[Saved entries]
··········
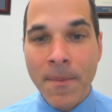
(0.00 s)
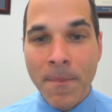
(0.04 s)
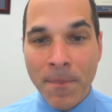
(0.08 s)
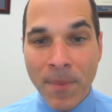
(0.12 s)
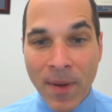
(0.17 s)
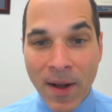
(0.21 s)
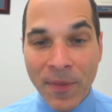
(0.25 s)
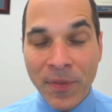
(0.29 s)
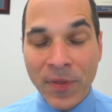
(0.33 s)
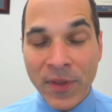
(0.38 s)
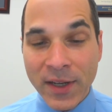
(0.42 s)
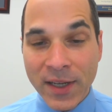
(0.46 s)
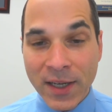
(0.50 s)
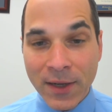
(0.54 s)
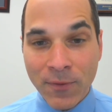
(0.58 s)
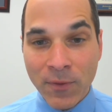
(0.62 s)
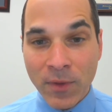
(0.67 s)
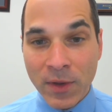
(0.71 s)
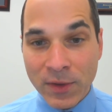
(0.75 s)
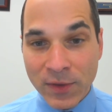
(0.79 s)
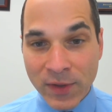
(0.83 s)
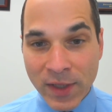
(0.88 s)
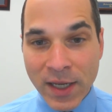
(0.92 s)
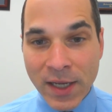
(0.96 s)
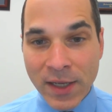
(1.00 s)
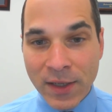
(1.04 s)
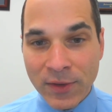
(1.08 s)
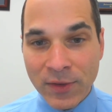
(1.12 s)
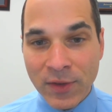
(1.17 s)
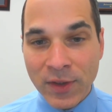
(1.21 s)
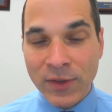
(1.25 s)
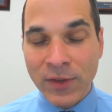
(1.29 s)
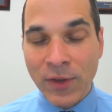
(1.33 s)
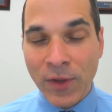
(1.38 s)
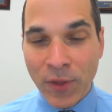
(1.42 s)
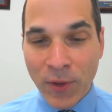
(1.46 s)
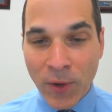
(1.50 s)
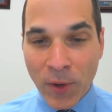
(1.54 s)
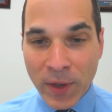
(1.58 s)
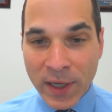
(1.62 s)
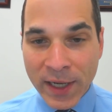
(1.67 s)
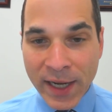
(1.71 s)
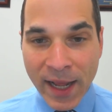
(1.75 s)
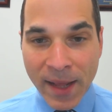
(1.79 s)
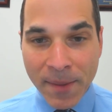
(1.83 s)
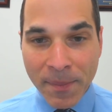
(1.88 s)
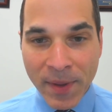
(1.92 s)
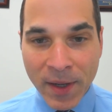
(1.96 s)
But the difference is it's a
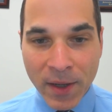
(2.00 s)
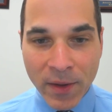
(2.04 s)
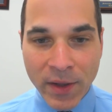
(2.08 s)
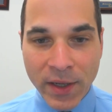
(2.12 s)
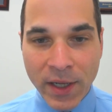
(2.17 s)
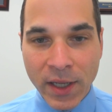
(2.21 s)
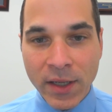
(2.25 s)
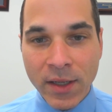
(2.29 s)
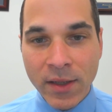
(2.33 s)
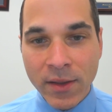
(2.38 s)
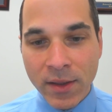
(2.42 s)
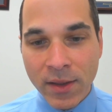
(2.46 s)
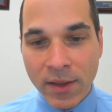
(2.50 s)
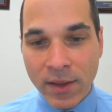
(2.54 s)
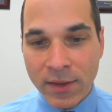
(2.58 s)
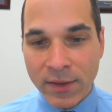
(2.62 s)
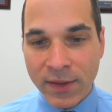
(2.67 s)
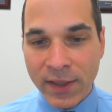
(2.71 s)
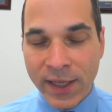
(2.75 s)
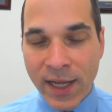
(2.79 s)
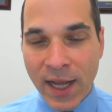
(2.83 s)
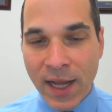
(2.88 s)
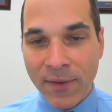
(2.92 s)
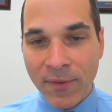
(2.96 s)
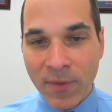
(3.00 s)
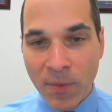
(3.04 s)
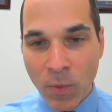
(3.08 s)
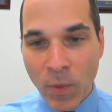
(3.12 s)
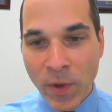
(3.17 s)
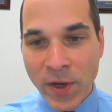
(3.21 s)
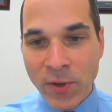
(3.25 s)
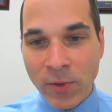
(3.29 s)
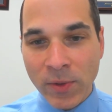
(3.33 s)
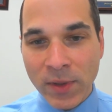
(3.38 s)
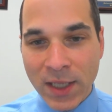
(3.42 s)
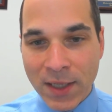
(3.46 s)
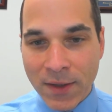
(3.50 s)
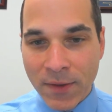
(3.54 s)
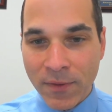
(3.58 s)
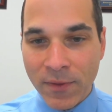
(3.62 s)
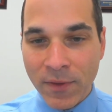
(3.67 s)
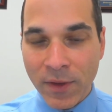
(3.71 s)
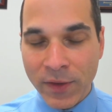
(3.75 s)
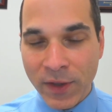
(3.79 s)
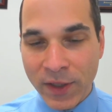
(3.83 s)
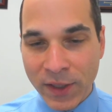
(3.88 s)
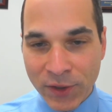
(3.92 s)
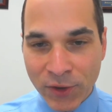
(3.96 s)
30-day period to get from when you
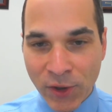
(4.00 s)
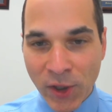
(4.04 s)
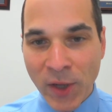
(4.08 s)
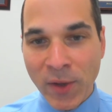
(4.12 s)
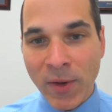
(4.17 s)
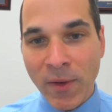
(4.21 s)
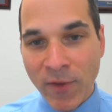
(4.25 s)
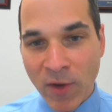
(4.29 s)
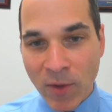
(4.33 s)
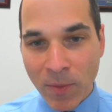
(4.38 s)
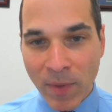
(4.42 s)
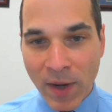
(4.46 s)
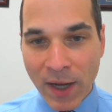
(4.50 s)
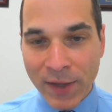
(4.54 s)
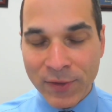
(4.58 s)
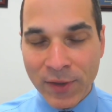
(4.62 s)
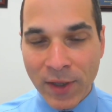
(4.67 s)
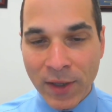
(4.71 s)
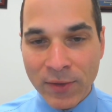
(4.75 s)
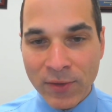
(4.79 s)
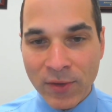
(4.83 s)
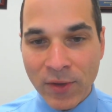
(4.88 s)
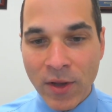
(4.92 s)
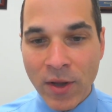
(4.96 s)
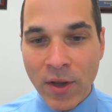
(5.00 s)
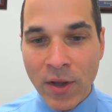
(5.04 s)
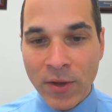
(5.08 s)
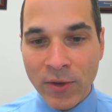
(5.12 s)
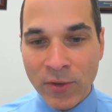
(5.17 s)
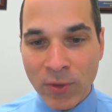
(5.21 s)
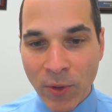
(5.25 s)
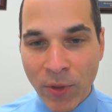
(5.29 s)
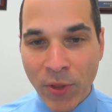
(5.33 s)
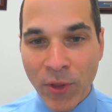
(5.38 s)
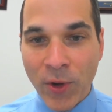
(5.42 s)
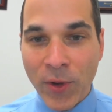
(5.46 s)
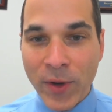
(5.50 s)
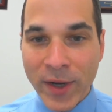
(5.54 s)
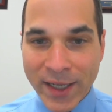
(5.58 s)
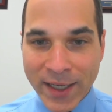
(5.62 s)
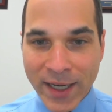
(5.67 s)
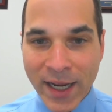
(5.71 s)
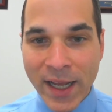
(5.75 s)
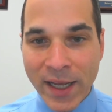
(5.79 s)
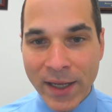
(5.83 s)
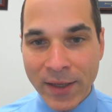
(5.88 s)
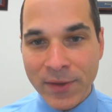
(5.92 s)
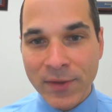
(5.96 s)
leave the attorney review process. So 30
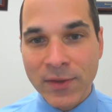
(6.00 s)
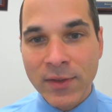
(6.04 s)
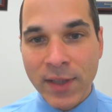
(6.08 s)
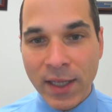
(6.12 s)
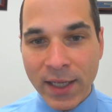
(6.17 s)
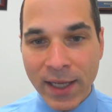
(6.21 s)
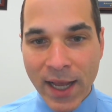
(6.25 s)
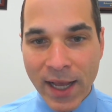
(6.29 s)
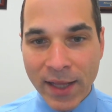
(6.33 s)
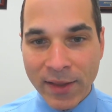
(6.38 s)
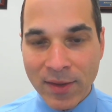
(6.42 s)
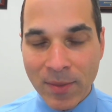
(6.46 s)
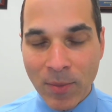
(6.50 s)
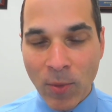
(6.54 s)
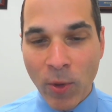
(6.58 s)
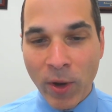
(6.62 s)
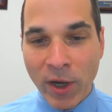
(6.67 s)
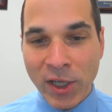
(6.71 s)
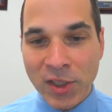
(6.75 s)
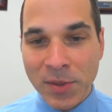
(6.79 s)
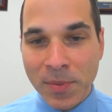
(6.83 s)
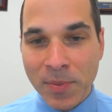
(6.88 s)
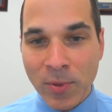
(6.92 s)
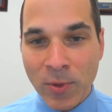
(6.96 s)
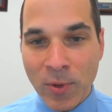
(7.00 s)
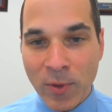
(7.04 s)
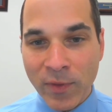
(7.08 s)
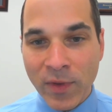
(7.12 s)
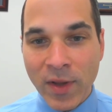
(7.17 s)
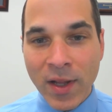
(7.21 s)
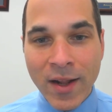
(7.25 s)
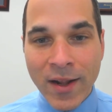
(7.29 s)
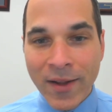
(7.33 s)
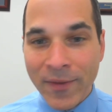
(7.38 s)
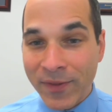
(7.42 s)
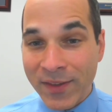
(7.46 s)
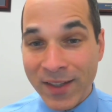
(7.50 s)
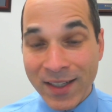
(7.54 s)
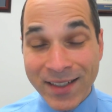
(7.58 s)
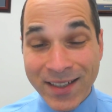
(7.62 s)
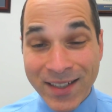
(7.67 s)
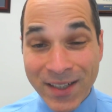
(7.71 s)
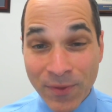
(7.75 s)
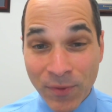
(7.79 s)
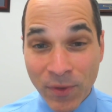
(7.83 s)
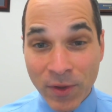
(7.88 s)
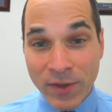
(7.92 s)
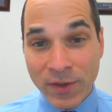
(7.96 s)
days to get the mortgage approved. The
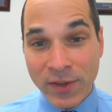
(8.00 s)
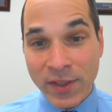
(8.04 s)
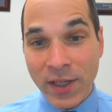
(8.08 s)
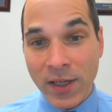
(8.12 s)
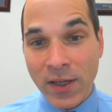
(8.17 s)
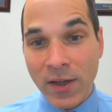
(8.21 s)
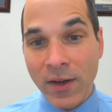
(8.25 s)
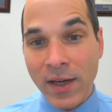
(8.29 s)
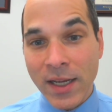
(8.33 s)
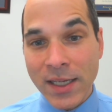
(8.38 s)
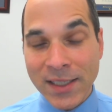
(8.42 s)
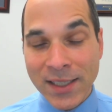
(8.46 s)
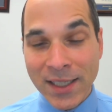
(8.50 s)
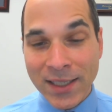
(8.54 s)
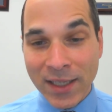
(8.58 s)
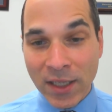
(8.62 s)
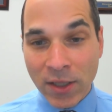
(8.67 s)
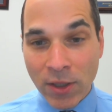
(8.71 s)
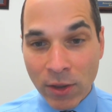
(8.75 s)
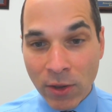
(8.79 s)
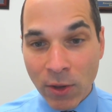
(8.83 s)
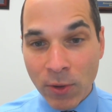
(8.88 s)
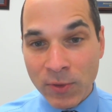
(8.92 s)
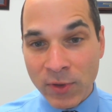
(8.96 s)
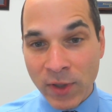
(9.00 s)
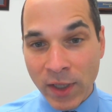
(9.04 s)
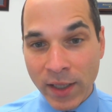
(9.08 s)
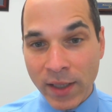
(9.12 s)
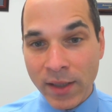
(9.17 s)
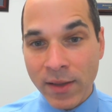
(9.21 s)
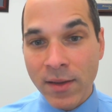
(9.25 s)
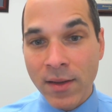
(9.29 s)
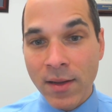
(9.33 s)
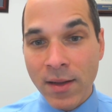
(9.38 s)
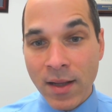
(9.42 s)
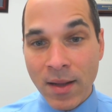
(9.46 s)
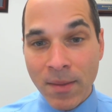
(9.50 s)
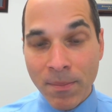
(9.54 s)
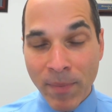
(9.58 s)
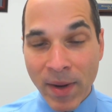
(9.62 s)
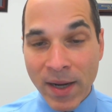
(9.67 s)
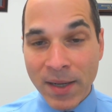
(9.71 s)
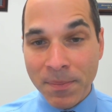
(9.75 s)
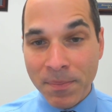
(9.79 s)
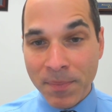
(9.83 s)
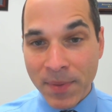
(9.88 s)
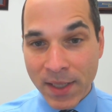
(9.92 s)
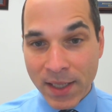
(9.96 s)
difference here is that the closing
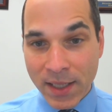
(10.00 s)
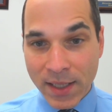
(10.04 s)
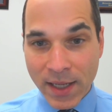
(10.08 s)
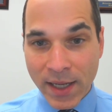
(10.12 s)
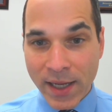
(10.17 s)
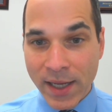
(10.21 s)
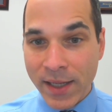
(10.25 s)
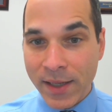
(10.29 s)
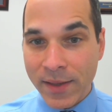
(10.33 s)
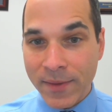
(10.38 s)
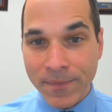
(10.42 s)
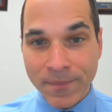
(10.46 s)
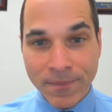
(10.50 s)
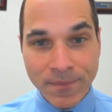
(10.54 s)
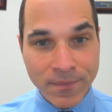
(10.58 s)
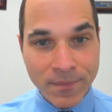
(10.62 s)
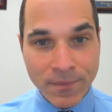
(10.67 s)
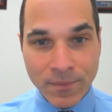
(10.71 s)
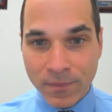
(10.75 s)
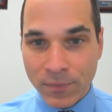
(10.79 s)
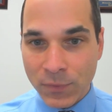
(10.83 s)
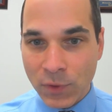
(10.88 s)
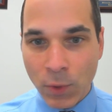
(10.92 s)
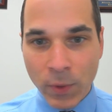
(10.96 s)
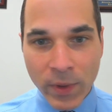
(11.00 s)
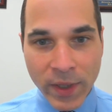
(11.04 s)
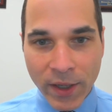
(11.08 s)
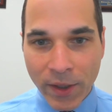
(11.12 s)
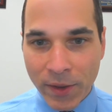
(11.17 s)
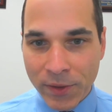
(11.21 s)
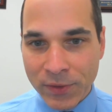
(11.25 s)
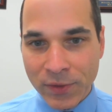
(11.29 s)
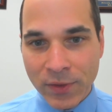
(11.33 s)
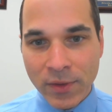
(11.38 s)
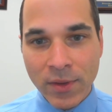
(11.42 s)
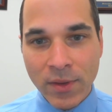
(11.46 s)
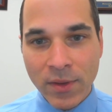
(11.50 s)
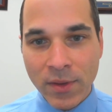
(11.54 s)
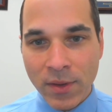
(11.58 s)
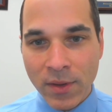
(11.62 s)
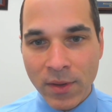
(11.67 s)
might be in 2 years.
··········
Requirement | Each line above has to be returned exactly. Drop the pictures.

Response to this exercise |
(0.00 s)
(0.04 s)
(0.08 s)
(0.12 s)
(0.17 s)
(0.21 s)
(0.25 s)
(0.29 s)
(0.33 s)
(0.38 s)
(0.42 s)
(0.46 s)
(0.50 s)
(0.54 s)
(0.58 s)
(0.62 s)
(0.67 s)
(0.71 s)
(0.75 s)
(0.79 s)
(0.83 s)
(0.88 s)
(0.92 s)
(0.96 s)
(1.00 s)
(1.04 s)
(1.08 s)
(1.12 s)
(1.17 s)
(1.21 s)
(1.25 s)
(1.29 s)
(1.33 s)
(1.38 s)
(1.42 s)
(1.46 s)
(1.50 s)
(1.54 s)
(1.58 s)
(1.62 s)
(1.67 s)
(1.71 s)
(1.75 s)
(1.79 s)
(1.83 s)
(1.88 s)
(1.92 s)
(1.96 s)
But the difference is it's a
(2.00 s)
(2.04 s)
(2.08 s)
(2.12 s)
(2.17 s)
(2.21 s)
(2.25 s)
(2.29 s)
(2.33 s)
(2.38 s)
(2.42 s)
(2.46 s)
(2.50 s)
(2.54 s)
(2.58 s)
(2.62 s)
(2.67 s)
(2.71 s)
(2.75 s)
(2.79 s)
(2.83 s)
(2.88 s)
(2.92 s)
(2.96 s)
(3.00 s)
(3.04 s)
(3.08 s)
(3.12 s)
(3.17 s)
(3.21 s)
(3.25 s)
(3.29 s)
(3.33 s)
(3.38 s)
(3.42 s)
(3.46 s)
(3.50 s)
(3.54 s)
(3.58 s)
(3.62 s)
(3.67 s)
(3.71 s)
(3.75 s)
(3.79 s)
(3.83 s)
(3.88 s)
(3.92 s)
(3.96 s)
30-day period to get from when you
(4.00 s)
(4.04 s)
(4.08 s)
(4.12 s)
(4.17 s)
(4.21 s)
(4.25 s)
(4.29 s)
(4.33 s)
(4.38 s)
(4.42 s)
(4.46 s)
(4.50 s)
(4.54 s)
(4.58 s)
(4.62 s)
(4.67 s)
(4.71 s)
(4.75 s)
(4.79 s)
(4.83 s)
(4.88 s)
(4.92 s)
(4.96 s)
(5.00 s)
(5.04 s)
(5.08 s)
(5.12 s)
(5.17 s)
(5.21 s)
(5.25 s)
(5.29 s)
(5.33 s)
(5.38 s)
(5.42 s)
(5.46 s)
(5.50 s)
(5.54 s)
(5.58 s)
(5.62 s)
(5.67 s)
(5.71 s)
(5.75 s)
(5.79 s)
(5.83 s)
(5.88 s)
(5.92 s)
(5.96 s)
leave the attorney review process. So 30
(6.00 s)
(6.04 s)
(6.08 s)
(6.12 s)
(6.17 s)
(6.21 s)
(6.25 s)
(6.29 s)
(6.33 s)
(6.38 s)
(6.42 s)
(6.46 s)
(6.50 s)
(6.54 s)
(6.58 s)
(6.62 s)
(6.67 s)
(6.71 s)
(6.75 s)
(6.79 s)
(6.83 s)
(6.88 s)
(6.92 s)
(6.96 s)
(7.00 s)
(7.04 s)
(7.08 s)
(7.12 s)
(7.17 s)
(7.21 s)
(7.25 s)
(7.29 s)
(7.33 s)
(7.38 s)
(7.42 s)
(7.46 s)
(7.50 s)
(7.54 s)
(7.58 s)
(7.62 s)
(7.67 s)
(7.71 s)
(7.75 s)
(7.79 s)
(7.83 s)
(7.88 s)
(7.92 s)
(7.96 s)
days to get the mortgage approved. The
(8.00 s)
(8.04 s)
(8.08 s)
(8.12 s)
(8.17 s)
(8.21 s)
(8.25 s)
(8.29 s)
(8.33 s)
(8.38 s)
(8.42 s)
(8.46 s)
(8.50 s)
(8.54 s)
(8.58 s)
(8.62 s)
(8.67 s)
(8.71 s)
(8.75 s)
(8.79 s)
(8.83 s)
(8.88 s)
(8.92 s)
(8.96 s)
(9.00 s)
(9.04 s)
(9.08 s)
(9.12 s)
(9.17 s)
(9.21 s)
(9.25 s)
(9.29 s)
(9.33 s)
(9.38 s)
(9.42 s)
(9.46 s)
(9.50 s)
(9.54 s)
(9.58 s)
(9.62 s)
(9.67 s)
(9.71 s)
(9.75 s)
(9.79 s)
(9.83 s)
(9.88 s)
(9.92 s)
(9.96 s)
difference here is that the closing
(10.00 s)
(10.04 s)
(10.08 s)
(10.12 s)
(10.17 s)
(10.21 s)
(10.25 s)
(10.29 s)
(10.33 s)
(10.38 s)
(10.42 s)
(10.46 s)
(10.50 s)
(10.54 s)
(10.58 s)
(10.62 s)
(10.67 s)
(10.71 s)
(10.75 s)
(10.79 s)
(10.83 s)
(10.88 s)
(10.92 s)
(10.96 s)
(11.00 s)
(11.04 s)
(11.08 s)
(11.12 s)
(11.17 s)
(11.21 s)
(11.25 s)
(11.29 s)
(11.33 s)
(11.38 s)
(11.42 s)
(11.46 s)
(11.50 s)
(11.54 s)
(11.58 s)
(11.62 s)
(11.67 s)
might be in 2 years.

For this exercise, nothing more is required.